Os quatro mais jovens foram os primeiros a saírem da sala. Sabiam que não adiantaria enrolar para tentar ouvir os comentários dos mais velhos pois eles só começariam a conversar quando tivessem certeza que eles já estariam longe.
_Poxa Hermione! Como você deixou esse idiota te convencer a trazer aquele negócio para cá? – perguntou Rony rudemente para ela.
_Ai Rony! Ele não me convenceu a nada! Ele até me falou para não trazer! – disse impaciente. Ainda não tinha entendido direito por que Draco a havia defendido.
_Como é que é?! – Harry parou bruscamente no corredor olhando incrédulo para Draco.
_Por que ele te defenderia? – perguntou Rony mais indignado ainda.
_Eu não sei! – Hermione estava alguns passos a frente dos amigos. Parou e se virou para Draco antes de continuar. – Mas obrigada, Malfoy. Só não faça isso de novo, cada um tem que assumir seus erros aqui dentro, OK?
_Não se preocupe, Granger. Já fiz minha cota de boas ações do mês, mas você tá me devendo uma. – disse olhando-a com o mesmo olhar e sorriso que a deixava desconfortável.
_Humpf! Vou dormir. Boa noite para vocês.

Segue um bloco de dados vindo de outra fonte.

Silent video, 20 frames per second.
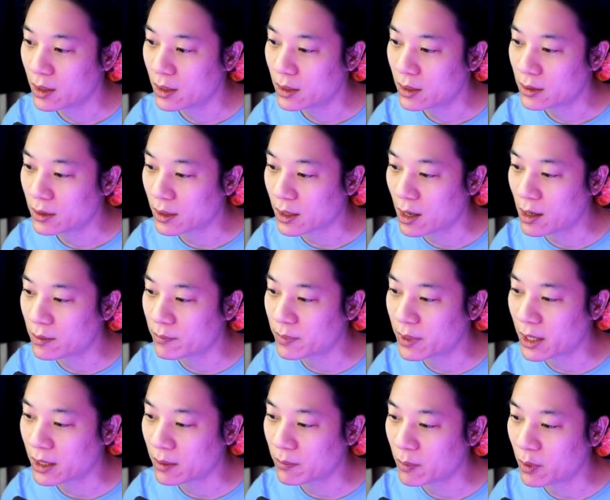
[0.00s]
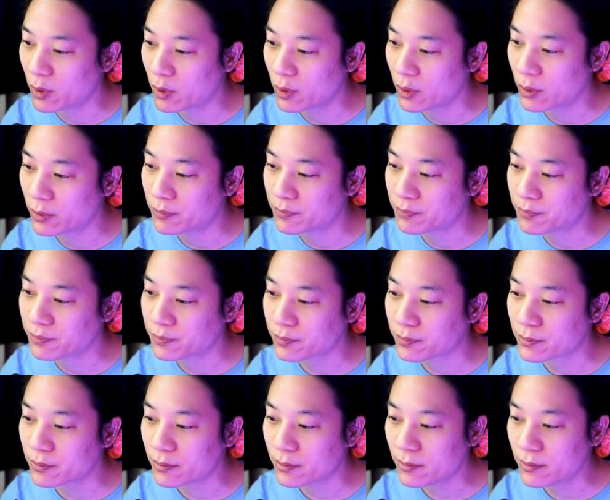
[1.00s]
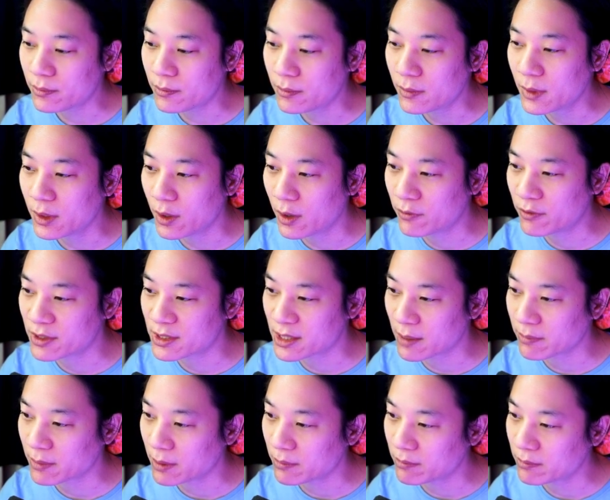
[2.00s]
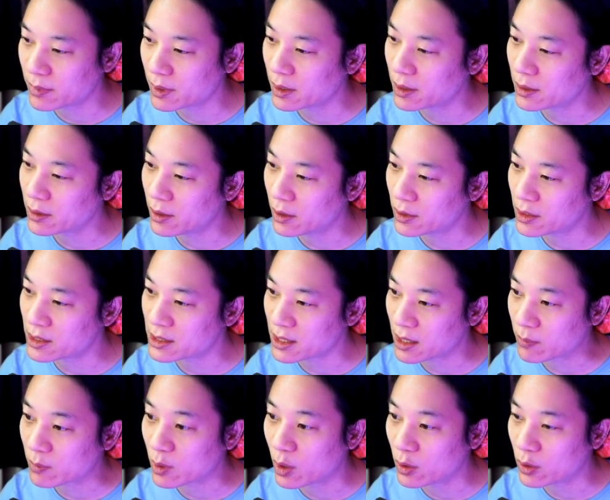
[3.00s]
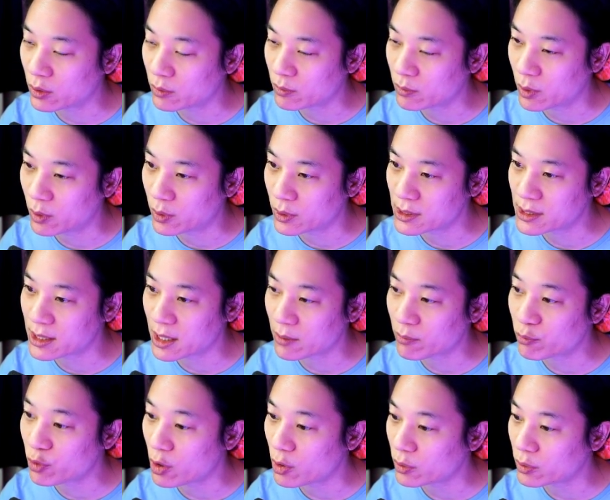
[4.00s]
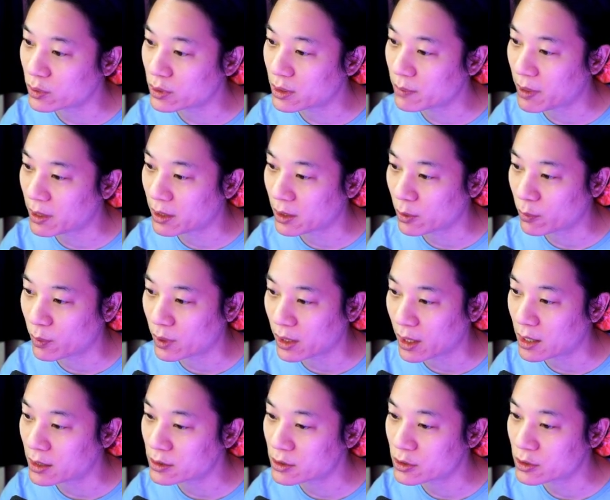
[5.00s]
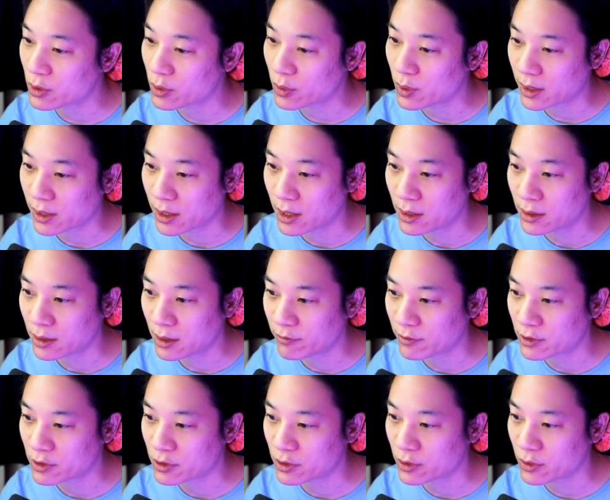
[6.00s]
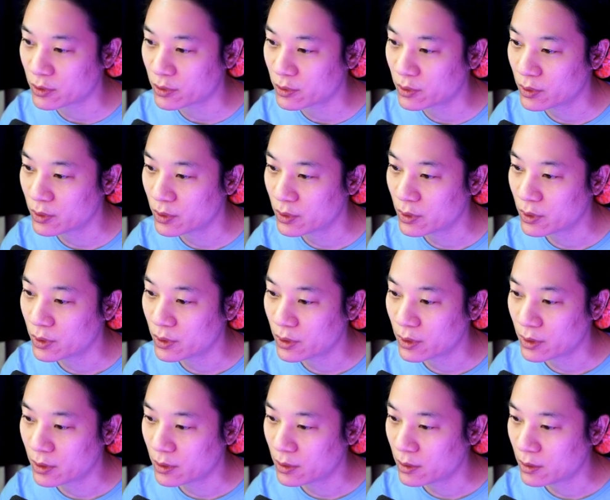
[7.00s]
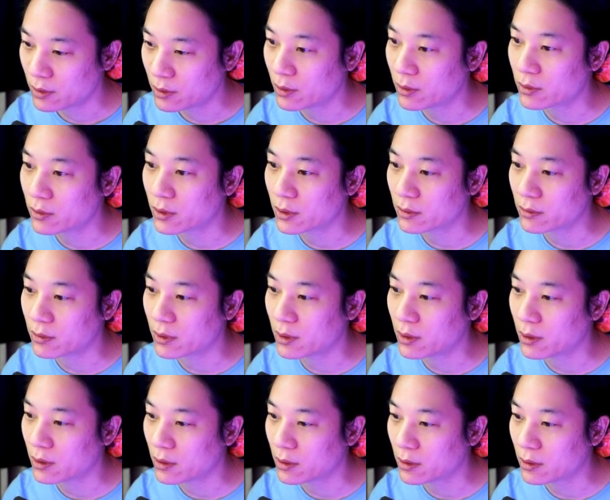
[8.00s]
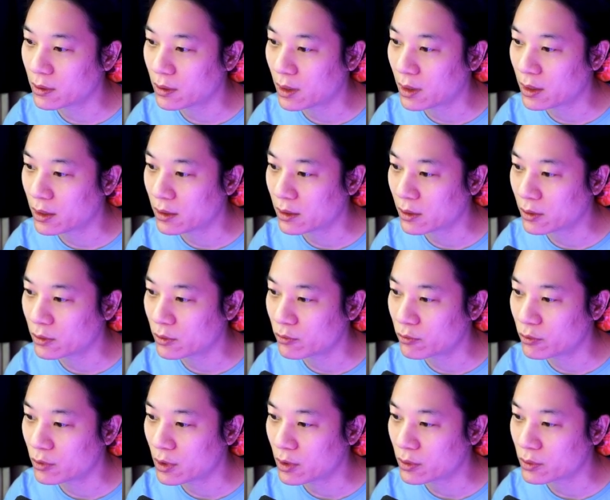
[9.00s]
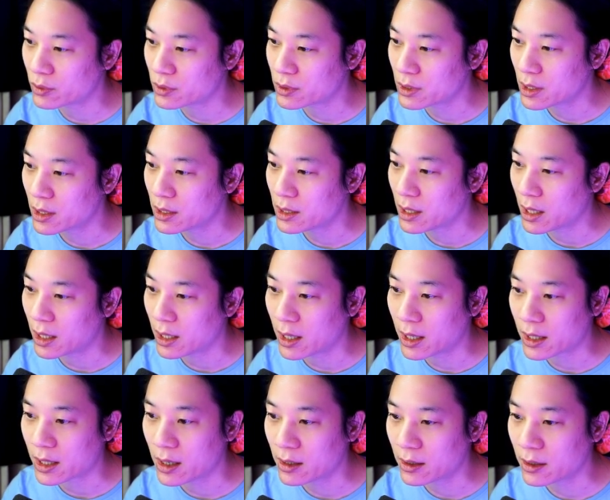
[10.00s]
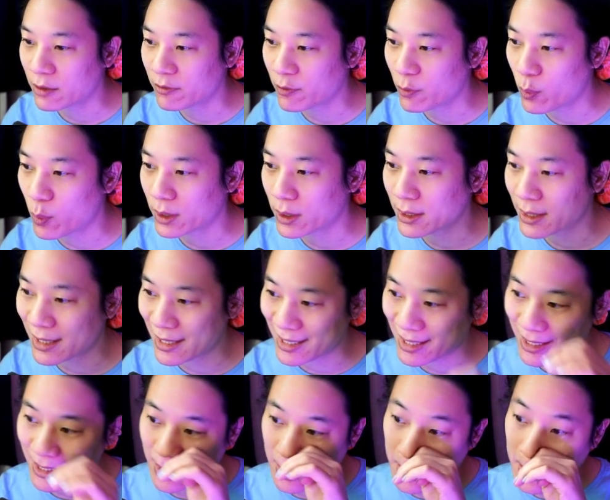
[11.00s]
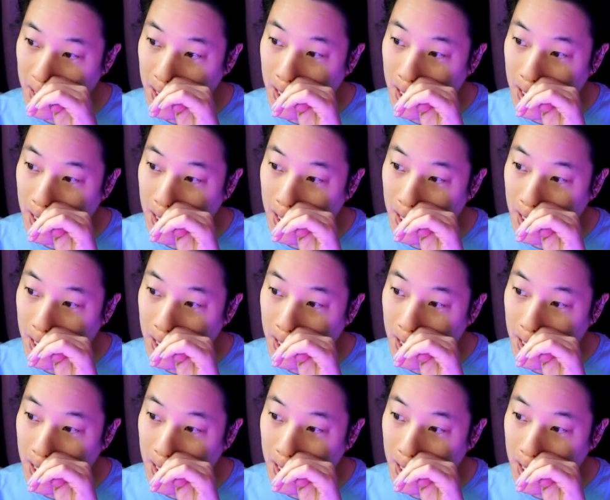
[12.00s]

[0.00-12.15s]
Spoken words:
there can't be any more of the same number on the same column or the same row, depending on where they are. So I can't have a 2. No, hold on. Anything on the rows? Yeah, I can't have a 1 here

Nenhum dos três respondeu realmente. Draco limitou-se a olhá-la maliciosamente enquanto ela se afastava. Estava tão distraído que mal percebeu quando as mãos de Rony o agarraram pela gola da camisa.

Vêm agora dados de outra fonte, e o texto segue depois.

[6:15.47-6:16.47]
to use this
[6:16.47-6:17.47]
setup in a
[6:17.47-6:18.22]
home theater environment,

_Escuta Malfoy: se você estiver aprontando alguma coisa para Hermione você vai se arrepender, ouviu?! – ele tinha as orelhas extremamente vermelhas e um brilho feroz nos olhos.
Draco apenas ria enquanto Harry tentava desvencilhar o amigo das roupas de Draco.

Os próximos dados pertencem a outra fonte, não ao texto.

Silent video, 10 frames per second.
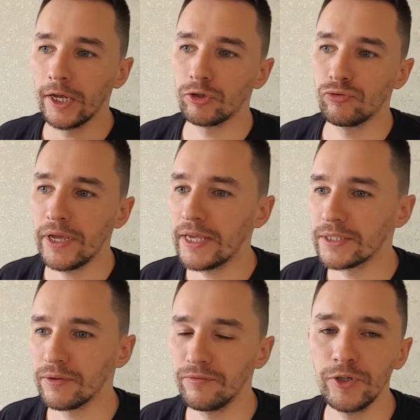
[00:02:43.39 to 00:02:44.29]
create
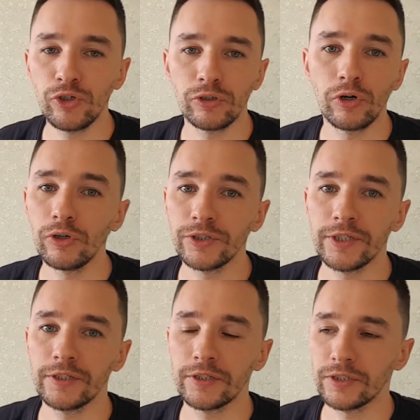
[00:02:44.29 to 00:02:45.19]
some visual
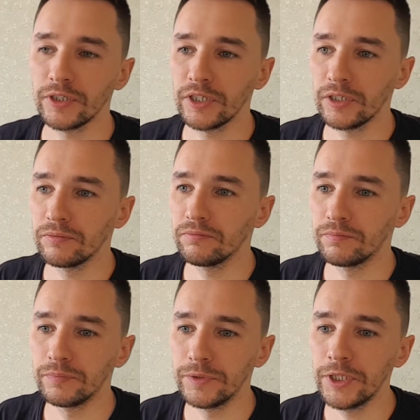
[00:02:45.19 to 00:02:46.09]
content, and
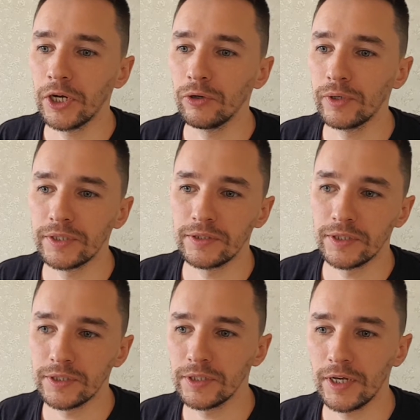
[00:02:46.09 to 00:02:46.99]

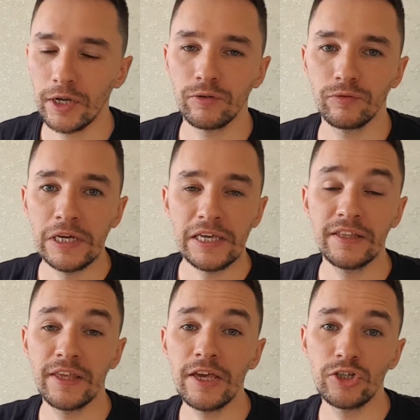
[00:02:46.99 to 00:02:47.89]
kind of
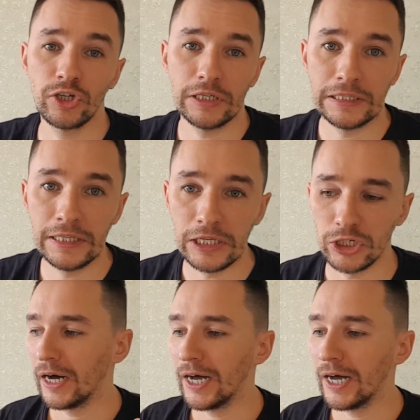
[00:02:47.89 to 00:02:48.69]
engaging niche.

_Não se preocupe, Weasley. Não vou fazer nada... que ela não queira. – falou olhando desafiadoramente para o rapaz a sua frente.
Rony partiu para cima dele novamente, mas foi impedido por Harry.
_Fica calmo Rony! Não adianta ameaçar esse aí! Você conhece a Hermione, ele não vai poder fazer nada! - e se virando para Draco. – É melhor você ir dormir também, Malfoy! Antes que acabe nos metendo em encrenca!
_Ok, ok, Potter! Já estou indo! Afinal, tenho que estar descansado caso me mandem para mais alguma missão com Hermione, certo? – ele se afastava provocativamente. Não percebeu o esforço sobre-humano que Harry fazia para que Rony não voasse para cima dele de novo.